When a patient goes to hemodialysis, a nurse or technician will check vital signs and get the patient’s weight. The weight gain will tell how much excess fluid the patient has to have removed during the treatment. The patient is then “put on the machine”. Patient with a vascular access (AV fistula or AV graft) will get two needle sticks in their access; one needle takes blood out of the body, the other needle puts it back. Patients with a central venous catheter will have the two tubes from their access connected to the blood tubes that lead to the dialyzer and back to the body. Once the patient is “put on the machine”, the dialysis machine is programmed and then treatment begins.
Blood never actually goes through the dialysis machine. The dialysis machine is like a big computer and a pump. It keeps track of blood flow, blood pressure, how much fluid is removed and other vital information. It mixes the dialysate, or dialysis solution, which is the fluid bath that goes into the dialyzer. This fluid helps pull toxins from the blood, and then the bath goes down the drain. The dialysis machine has a blood pump that keeps the blood flowing by creating a pumping action on the blood tubes that carry the blood from the body to the dialyzer and back to the body. The dialysis machine also has many safety detection features. If you visit a dialysis center, you will likely hear some of the warning sounds made by a dialysis machine.
How does hemodialysis work?
The dialyzer is the key to hemodialysis. The dialyzer is called the artificial kidney because it filters the blood — a job the kidneys used to do. The dialyzer is a hollow plastic tube about a foot long and three inches in diameter that contains many tiny filters. (Dialyzers are made in different sizes so doctors can prescribe the best one for their patients.) There are two sections in the dialyzer; the section for dialysate and the section for the blood.

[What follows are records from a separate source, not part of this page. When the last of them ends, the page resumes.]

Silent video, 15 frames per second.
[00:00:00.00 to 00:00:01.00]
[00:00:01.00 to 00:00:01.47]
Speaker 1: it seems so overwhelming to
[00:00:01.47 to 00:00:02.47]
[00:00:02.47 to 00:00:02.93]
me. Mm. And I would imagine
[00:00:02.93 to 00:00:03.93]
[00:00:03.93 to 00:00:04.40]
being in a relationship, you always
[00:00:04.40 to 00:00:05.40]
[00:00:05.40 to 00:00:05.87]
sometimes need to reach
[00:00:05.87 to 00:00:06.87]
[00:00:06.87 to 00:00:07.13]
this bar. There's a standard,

The two sections are divided by a semipermeable membrane so that they don’t mix together. A semipermeable membrane has microscopic holes that allow only some substances to cross the membrane. Because it is semipermeable, the membrane allows water and waste to pass through, but does not allow blood cells to pass through.
Dialysate, also called dialysis fluid, dialysis solution or bath, is a solution of pure water, electrolytes and salts, such as bicarbonate and sodium. The purpose of dialysate is to pull toxins from the blood into the dialysate. The way this works is through a process called diffusion. In the blood of the hemodialysis patient, there is a high concentration of waste, while the dialysate has a low concentration of waste. Due to the difference in concentration, the waste will move through the semipermeable membrane to create an equal amount on both sides. The dialysis solution is then flushed down the drain along with the waste. The electrolytes in the dialysis solution are also used to balance the electrolytes in the patient’s blood. The extra fluid is removed through a process called filtration. The fluid is pushed off by higher pressure on the blood side than on the dialysate side.

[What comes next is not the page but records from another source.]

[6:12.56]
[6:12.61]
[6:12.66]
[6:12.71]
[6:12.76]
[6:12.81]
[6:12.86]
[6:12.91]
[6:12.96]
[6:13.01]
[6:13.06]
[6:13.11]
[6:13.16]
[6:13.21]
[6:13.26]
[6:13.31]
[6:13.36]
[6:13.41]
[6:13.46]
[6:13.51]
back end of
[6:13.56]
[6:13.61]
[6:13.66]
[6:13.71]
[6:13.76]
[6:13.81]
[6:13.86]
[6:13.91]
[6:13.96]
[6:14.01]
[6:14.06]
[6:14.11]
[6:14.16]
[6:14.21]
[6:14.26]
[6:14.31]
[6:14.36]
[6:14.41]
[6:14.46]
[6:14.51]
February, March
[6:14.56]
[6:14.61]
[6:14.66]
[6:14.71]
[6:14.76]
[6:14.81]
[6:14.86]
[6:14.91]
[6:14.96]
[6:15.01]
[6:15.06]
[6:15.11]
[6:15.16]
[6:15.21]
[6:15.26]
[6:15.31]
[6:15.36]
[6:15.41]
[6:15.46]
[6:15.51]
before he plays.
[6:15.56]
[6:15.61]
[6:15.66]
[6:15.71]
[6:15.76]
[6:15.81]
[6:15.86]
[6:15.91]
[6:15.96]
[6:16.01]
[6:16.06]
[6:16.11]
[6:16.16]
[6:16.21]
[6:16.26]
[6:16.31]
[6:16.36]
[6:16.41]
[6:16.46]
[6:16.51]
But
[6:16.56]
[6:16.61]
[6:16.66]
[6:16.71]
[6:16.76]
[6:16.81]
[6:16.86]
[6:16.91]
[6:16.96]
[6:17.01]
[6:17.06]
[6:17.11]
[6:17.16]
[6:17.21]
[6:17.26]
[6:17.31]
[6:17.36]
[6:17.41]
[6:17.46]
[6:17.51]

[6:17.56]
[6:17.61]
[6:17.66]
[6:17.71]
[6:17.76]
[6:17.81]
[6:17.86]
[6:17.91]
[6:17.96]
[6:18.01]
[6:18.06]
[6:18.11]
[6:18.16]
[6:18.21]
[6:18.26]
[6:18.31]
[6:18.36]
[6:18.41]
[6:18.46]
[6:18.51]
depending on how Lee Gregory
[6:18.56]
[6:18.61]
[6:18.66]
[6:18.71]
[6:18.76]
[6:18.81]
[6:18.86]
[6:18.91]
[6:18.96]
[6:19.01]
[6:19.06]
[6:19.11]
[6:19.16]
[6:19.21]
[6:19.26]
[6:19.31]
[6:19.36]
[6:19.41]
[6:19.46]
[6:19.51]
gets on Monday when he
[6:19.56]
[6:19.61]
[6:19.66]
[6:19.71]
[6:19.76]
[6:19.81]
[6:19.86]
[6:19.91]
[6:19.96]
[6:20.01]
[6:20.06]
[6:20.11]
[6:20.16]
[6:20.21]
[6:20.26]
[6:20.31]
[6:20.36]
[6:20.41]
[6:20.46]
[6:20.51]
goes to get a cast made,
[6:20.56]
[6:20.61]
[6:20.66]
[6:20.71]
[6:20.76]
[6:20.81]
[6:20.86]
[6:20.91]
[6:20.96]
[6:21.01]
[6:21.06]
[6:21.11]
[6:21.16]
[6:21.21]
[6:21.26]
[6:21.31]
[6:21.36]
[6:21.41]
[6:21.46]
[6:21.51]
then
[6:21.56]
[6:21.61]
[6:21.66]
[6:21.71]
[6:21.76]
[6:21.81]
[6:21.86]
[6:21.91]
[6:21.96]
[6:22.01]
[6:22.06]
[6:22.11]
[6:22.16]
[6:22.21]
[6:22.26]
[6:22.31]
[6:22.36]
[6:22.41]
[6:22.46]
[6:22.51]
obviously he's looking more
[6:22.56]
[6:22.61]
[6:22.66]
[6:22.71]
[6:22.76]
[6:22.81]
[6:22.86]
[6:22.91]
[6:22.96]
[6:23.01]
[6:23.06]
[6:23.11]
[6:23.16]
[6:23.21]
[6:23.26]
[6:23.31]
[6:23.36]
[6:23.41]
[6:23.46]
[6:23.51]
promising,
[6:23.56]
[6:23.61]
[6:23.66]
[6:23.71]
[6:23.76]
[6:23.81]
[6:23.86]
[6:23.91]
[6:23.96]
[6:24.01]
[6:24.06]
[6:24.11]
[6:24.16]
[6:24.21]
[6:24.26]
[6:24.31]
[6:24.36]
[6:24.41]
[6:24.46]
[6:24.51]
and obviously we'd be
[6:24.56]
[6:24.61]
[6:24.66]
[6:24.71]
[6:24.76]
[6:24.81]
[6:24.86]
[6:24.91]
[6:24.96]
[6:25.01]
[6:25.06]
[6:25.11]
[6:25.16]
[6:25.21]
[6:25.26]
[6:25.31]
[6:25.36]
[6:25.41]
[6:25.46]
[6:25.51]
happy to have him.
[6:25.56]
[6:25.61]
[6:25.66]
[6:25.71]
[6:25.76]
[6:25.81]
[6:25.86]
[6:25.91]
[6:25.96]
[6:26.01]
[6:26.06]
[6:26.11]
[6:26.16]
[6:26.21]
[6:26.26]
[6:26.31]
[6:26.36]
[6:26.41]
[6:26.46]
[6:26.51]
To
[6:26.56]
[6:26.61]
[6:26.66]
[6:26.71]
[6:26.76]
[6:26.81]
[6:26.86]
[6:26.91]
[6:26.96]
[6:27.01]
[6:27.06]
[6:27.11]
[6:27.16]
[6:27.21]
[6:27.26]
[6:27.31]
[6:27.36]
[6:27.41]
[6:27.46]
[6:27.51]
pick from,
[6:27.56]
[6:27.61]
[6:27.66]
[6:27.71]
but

How often is hemodialysis done?
Blood needs to flow through the dialyzer for several hours to adequately clean the blood and rid the body of excess fluid. Traditional, in-center hemodialysis is generally done three times a week for about four hours each session. Your doctor will prescribe how long your treatments will be, usually between 3 to 5 hours, but most common is 4 hours. Talk to your doctor about how long you should be on hemodialysis. Some people feel that dialysis lasts a long time; however, healthy kidneys work 24 hours a day, 7 days a week and dialysis must do the job in only 12 or so hours a week.

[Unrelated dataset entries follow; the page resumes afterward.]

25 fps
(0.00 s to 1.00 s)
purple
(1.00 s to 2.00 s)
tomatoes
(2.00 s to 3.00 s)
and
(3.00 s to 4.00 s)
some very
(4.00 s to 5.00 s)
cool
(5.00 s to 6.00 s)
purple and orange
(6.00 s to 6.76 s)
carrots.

Alternative hemodialysis schedules include nocturnal and short daily. Normally, these treatments are performed by people who do home hemodialysis. With nocturnal hemodialysis, the patient has dialysis for about eight hours overnight while sleeping. This is a longer, gentler treatment so patients say they have fewer problems with cramping and the “washed out” feeling reported after traditional hemodialysis. More dialysis centers are beginning to offer in-center nocturnal hemodialysis based on reports of patients feeling better about their quality of life and having good lab results. Short daily hemodialysis is performed five or six times per week for about two to three hours each treatment. Talk to your doctor if you are interested in home hemodialysis or in-center nocturnal dialysis. You may want to ask your social worker if addition treatments, such as the longer nocturnal hemodialysis and short daily hemodialysis will be covered through your insurance.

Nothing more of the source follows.